Home and refuge in God
One of the concepts in the Bible that I find most comforting and heartening appears at the end of the 23rd Psalm: “Surely goodness and mercy shall follow me all the days of my life: and I will dwell in the house of the Lord for ever” (verse 6).
A most marvelous thing, this “house of the Lord.” Without walls, wires, pipes, or paint, God provides His children – which includes all of us – with a home that has such durability that it lasts for all time.
How? God, the Bible reveals, is Spirit and Love. Divine Spirit, in all it creates, logically manifests only that which is spiritual. In this light, the real sense of ourselves is entirely nonmaterial. We are created by God not as mortals subject to the failings of physicality, but as His image and likeness, showing forth the beautiful, permanently whole, spiritual nature of God. Spirituality is not only our future state of being; it is our present state.
So, it follows that God’s spiritual creations are designed to dwell in the house of the Lord – the kingdom of God, as Jesus put it. He said, “Blessed be ye poor: for yours is the kingdom of God” (Luke 6:20). Even if we feel that we are “poor” in comprehending that true home, health, and happiness are found in Spirit, not materiality, we can always humbly become more receptive to God’s help in understanding this.
When we turn to God in prayer to understand or feel His presence, then wonderful shifts of perspective happen. The vast kingdom of God begins to come into view. We sense more about how we each, as creations of divine Love, have been living spiritually in the kingdom of God – the kingdom of goodness and perfection – all along. Not a single thing can displace us from our home in this perfect kingdom. For each of us, our forever refuge is established, safely in God. And grasping this spiritual fact, even a little, can benefit our everyday lives.
Some time ago, a close friend of mine lost the house that he and his family called home, along with all their worldly possessions, in a fire. They were left with only the clothes on their backs and with each other.
But heartfelt prayer helped him and his family realize that our real home in God is actually something much more expansive and brilliant than what we see on the material scene.
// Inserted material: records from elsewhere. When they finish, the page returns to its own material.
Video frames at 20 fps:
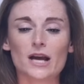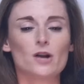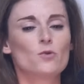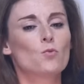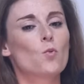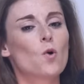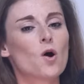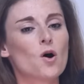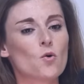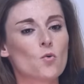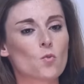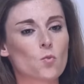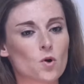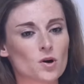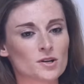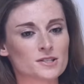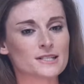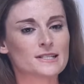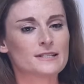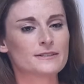in what
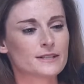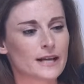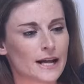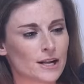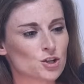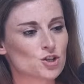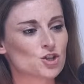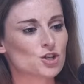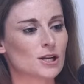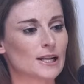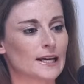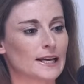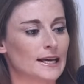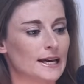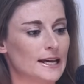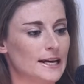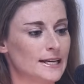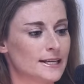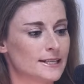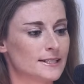was essentially
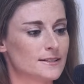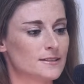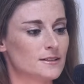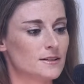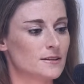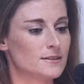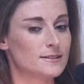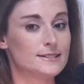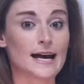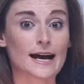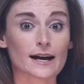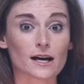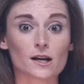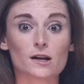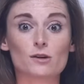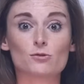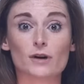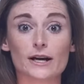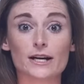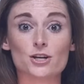his
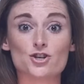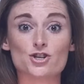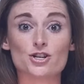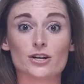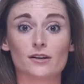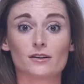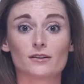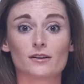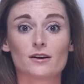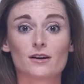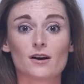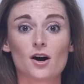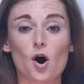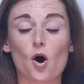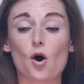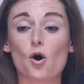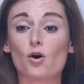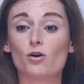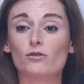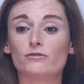declaration
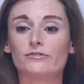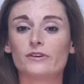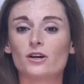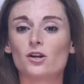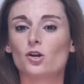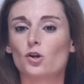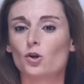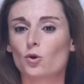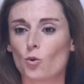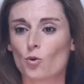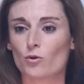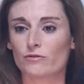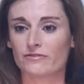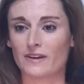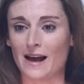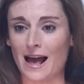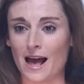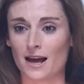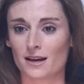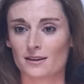of
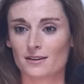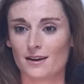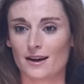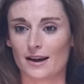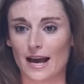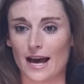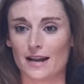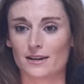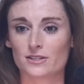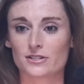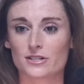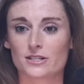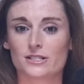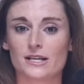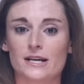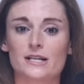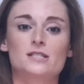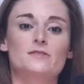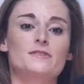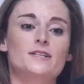lawfare against the
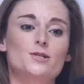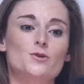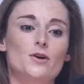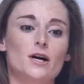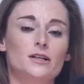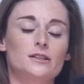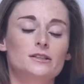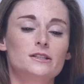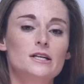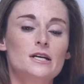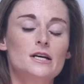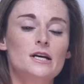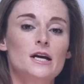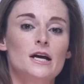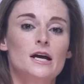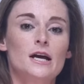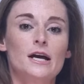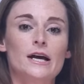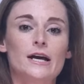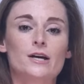State of Israel.
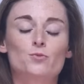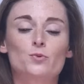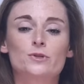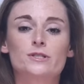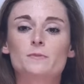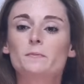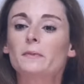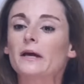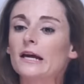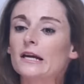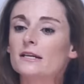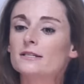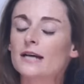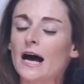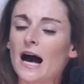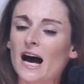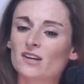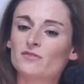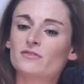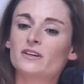It was a piece
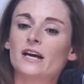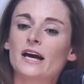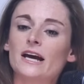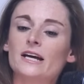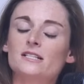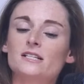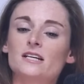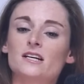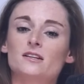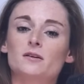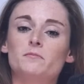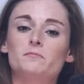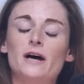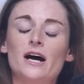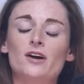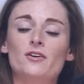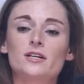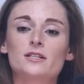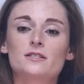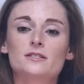advocating the
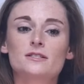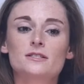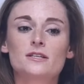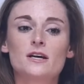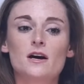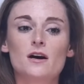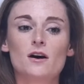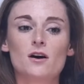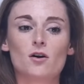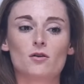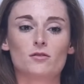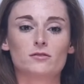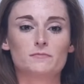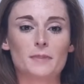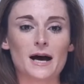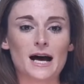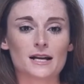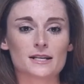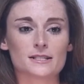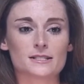merits
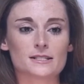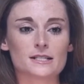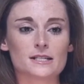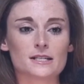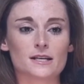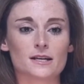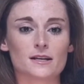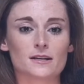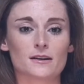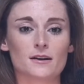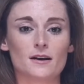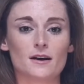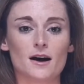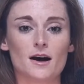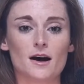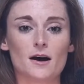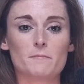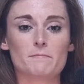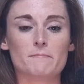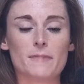of Palestinian
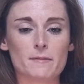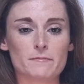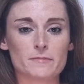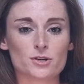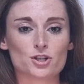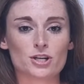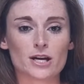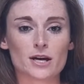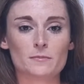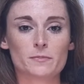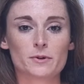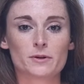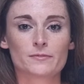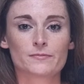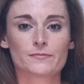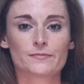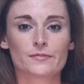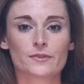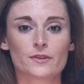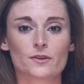membership
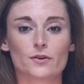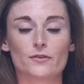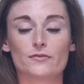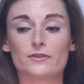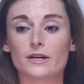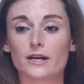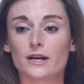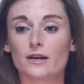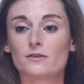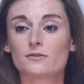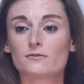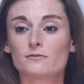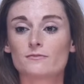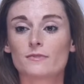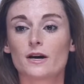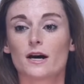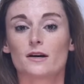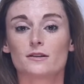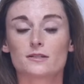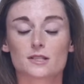of the
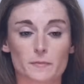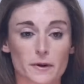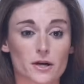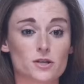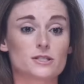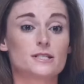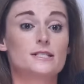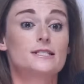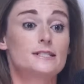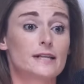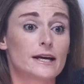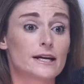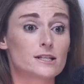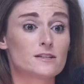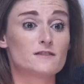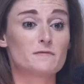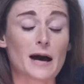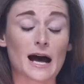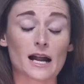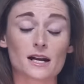supposed
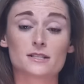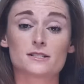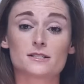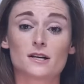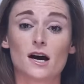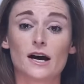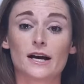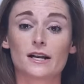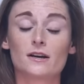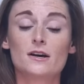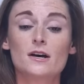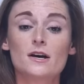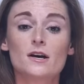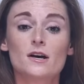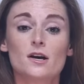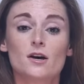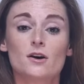State of Palestine,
More than merely a physical structure, my friend said, home “can be any place my family gathers to share love and encourage each other.” So, his family came to permanently define home in a completely new way: wherever they choose to feel God’s presence and to love each other with God’s love.
These ideas buoyed them as they dealt with the aftermath of the fire, including finding a new place to live. My friend also told me that before the fire, his family members had often been at odds. Recognizing that the happiness of home isn’t in physical structures or possessions, but rather in the invincible kingdom of God that is so expansive that it truly is without boundaries, changed that dynamic for the better.
In a poem, the founder of The Christian Science Monitor, Mary Baker Eddy, vividly touches on how our home is secure in God, divine Love:
Love is our refuge; only with mine eye
Can I behold the snare, the pit, the fall:
His habitation high is here, and nigh,
His arm encircles me, and mine, and all.
(“Poems,” p. 4)
In the all-inclusive kingdom of God, “the house of the Lord,” we each are always cherished and celebrated. All around the planet, God’s love overflows to each of us beyond anything we could imagine. In our oneness with God, in our nature as the reflection of divine Spirit, we are provided for and kept secure. Fires, floods, bombs, and storms have no effect on our invincible refuge in the divine Love that is Spirit.
As a loved hymn puts it, “Your goodness and love are mine forever; / In the dwelling of Love, I am home” (Katie Grigg-Miller, “Christian Science Hymnal: Hymns 430-603,” No. 584, para. © CSBD).
We can all experience the fuller sense of home that comes with the realization that we are always at home in God.